◆ **What the task asks**: Apart from the pictures, every entry below must be given again exactly.

::::

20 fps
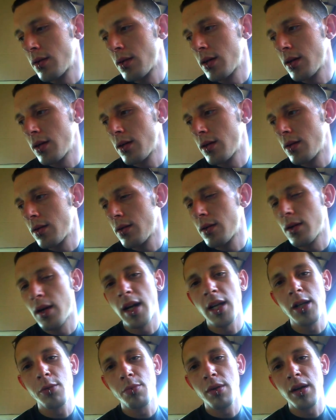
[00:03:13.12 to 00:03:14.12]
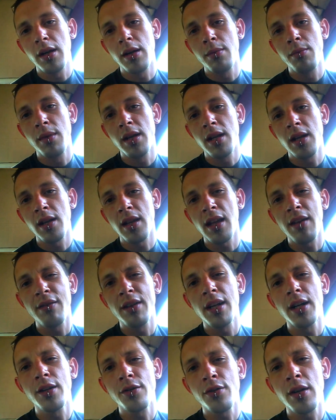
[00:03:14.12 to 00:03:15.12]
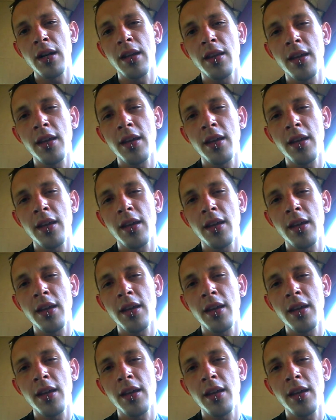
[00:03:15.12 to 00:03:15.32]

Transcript: HP Mini 1100 I think.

::::

◆ **The answer**:
20 fps
[00:03:13.12 to 00:03:14.12]
[00:03:14.12 to 00:03:15.12]
[00:03:15.12 to 00:03:15.32]

Transcript: HP Mini 1100 I think.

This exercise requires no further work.